_Collected data_

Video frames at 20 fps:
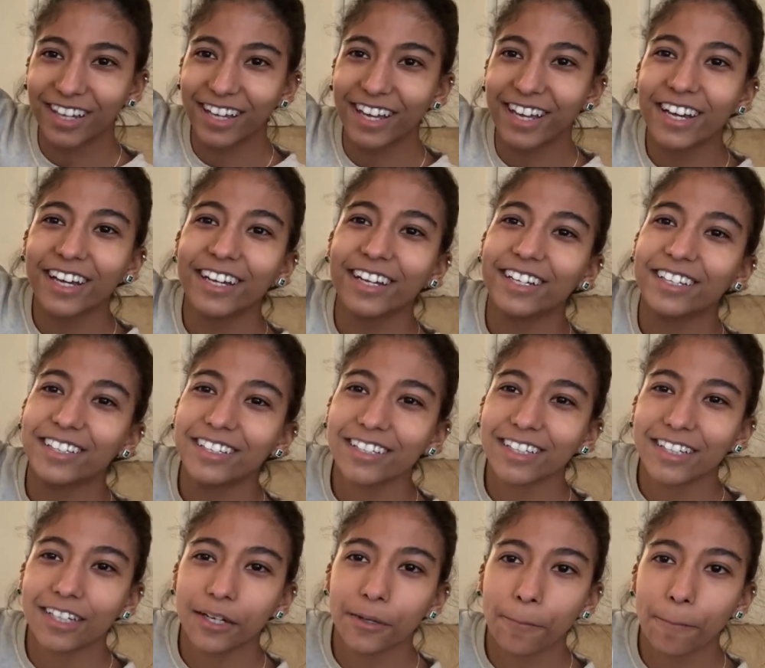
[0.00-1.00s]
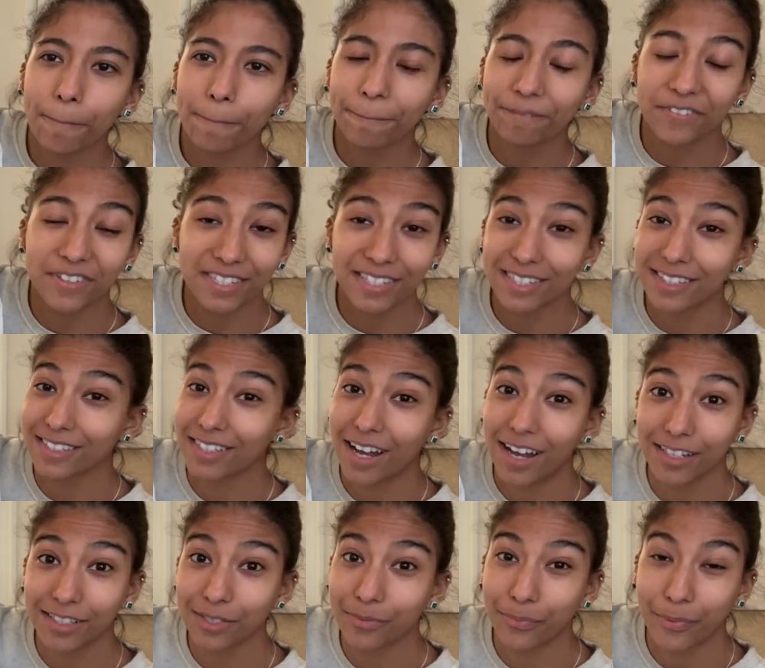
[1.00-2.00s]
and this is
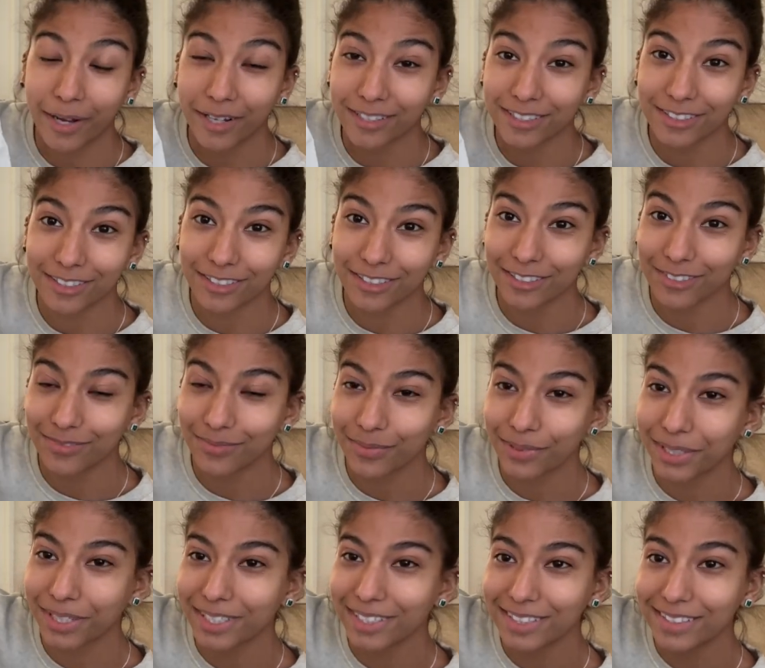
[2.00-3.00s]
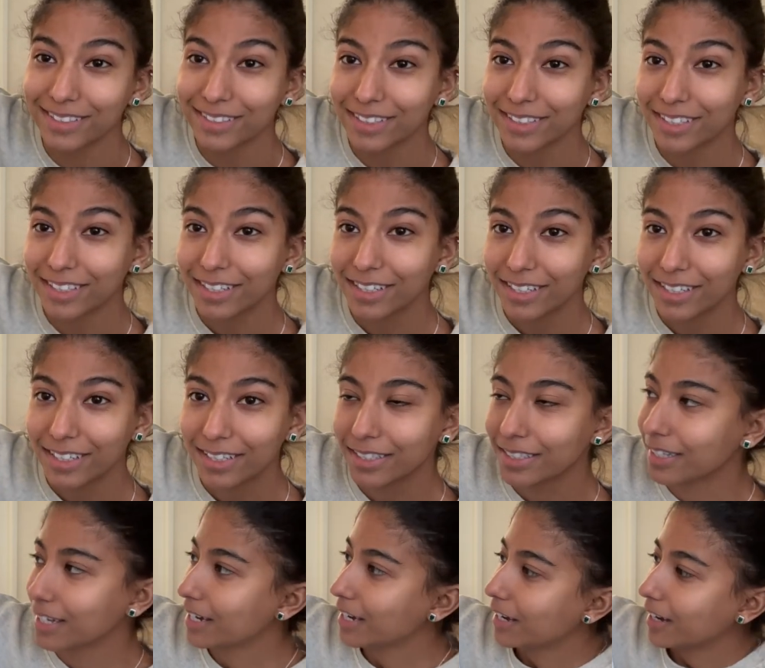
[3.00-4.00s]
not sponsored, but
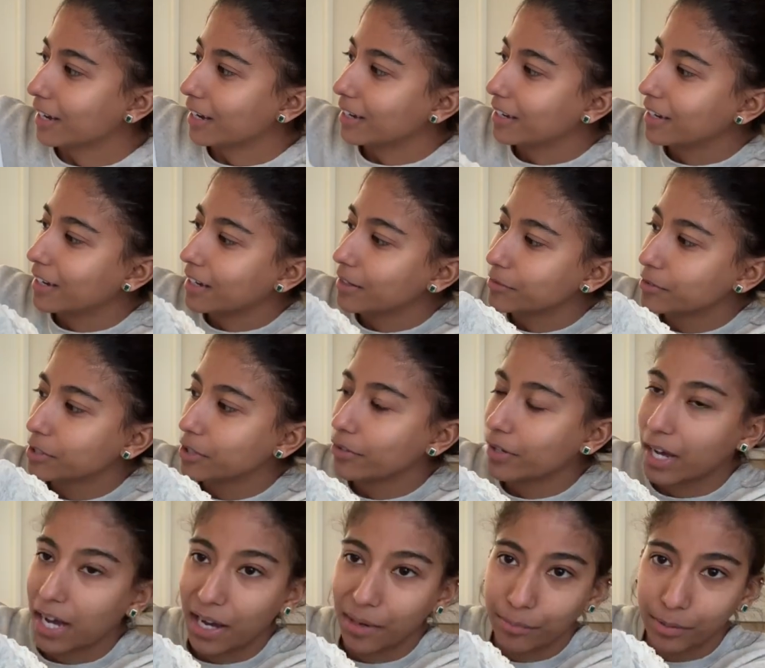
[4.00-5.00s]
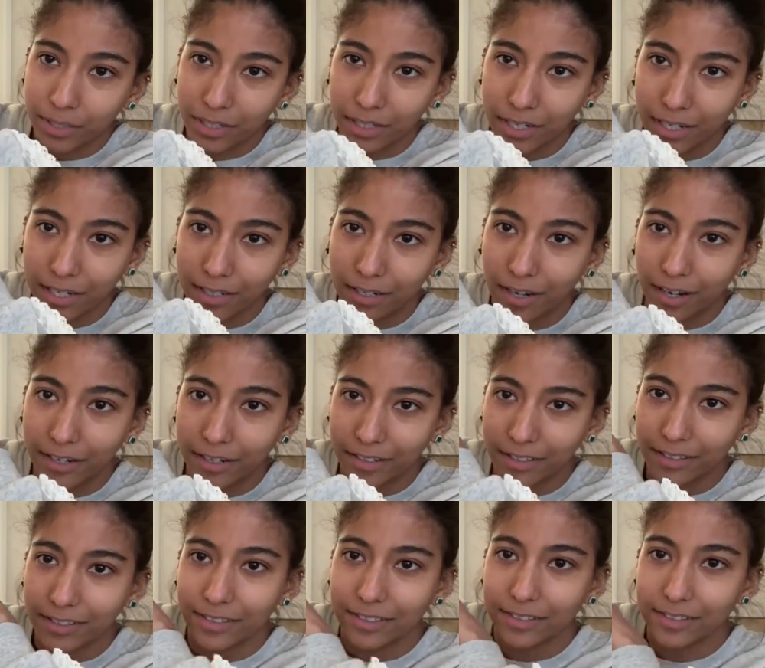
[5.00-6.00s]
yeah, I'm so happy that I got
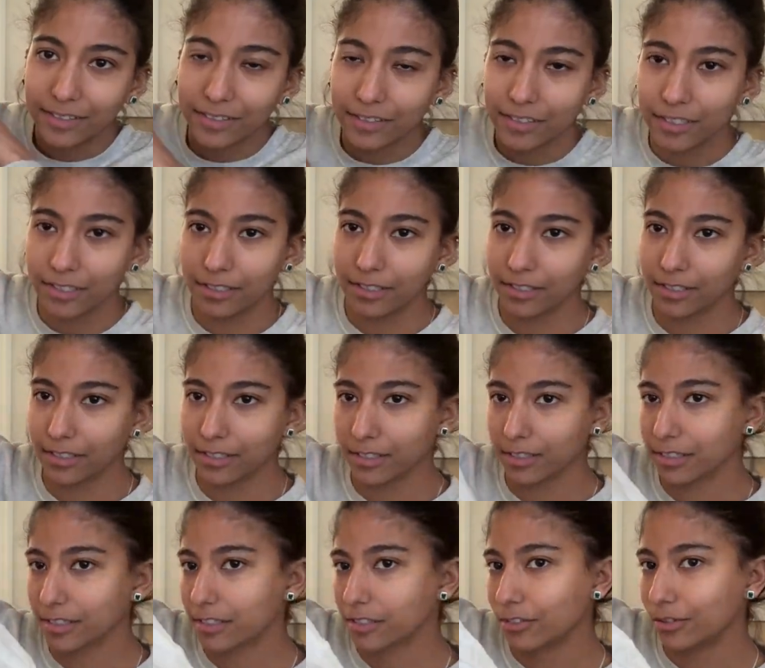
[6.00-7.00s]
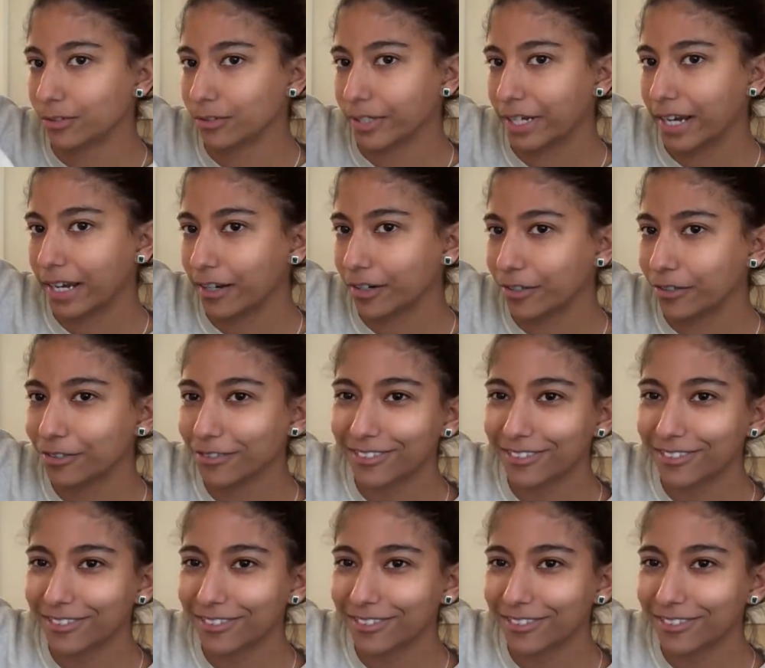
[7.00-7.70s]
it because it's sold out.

_Problem requirements_
Without the pictures, copy out each entry exactly as it stands.

_Task solution_
Video frames at 20 fps:
[0.00-1.00s]
[1.00-2.00s]
and this is
[2.00-3.00s]
[3.00-4.00s]
not sponsored, but
[4.00-5.00s]
[5.00-6.00s]
yeah, I'm so happy that I got
[6.00-7.00s]
[7.00-7.70s]
it because it's sold out.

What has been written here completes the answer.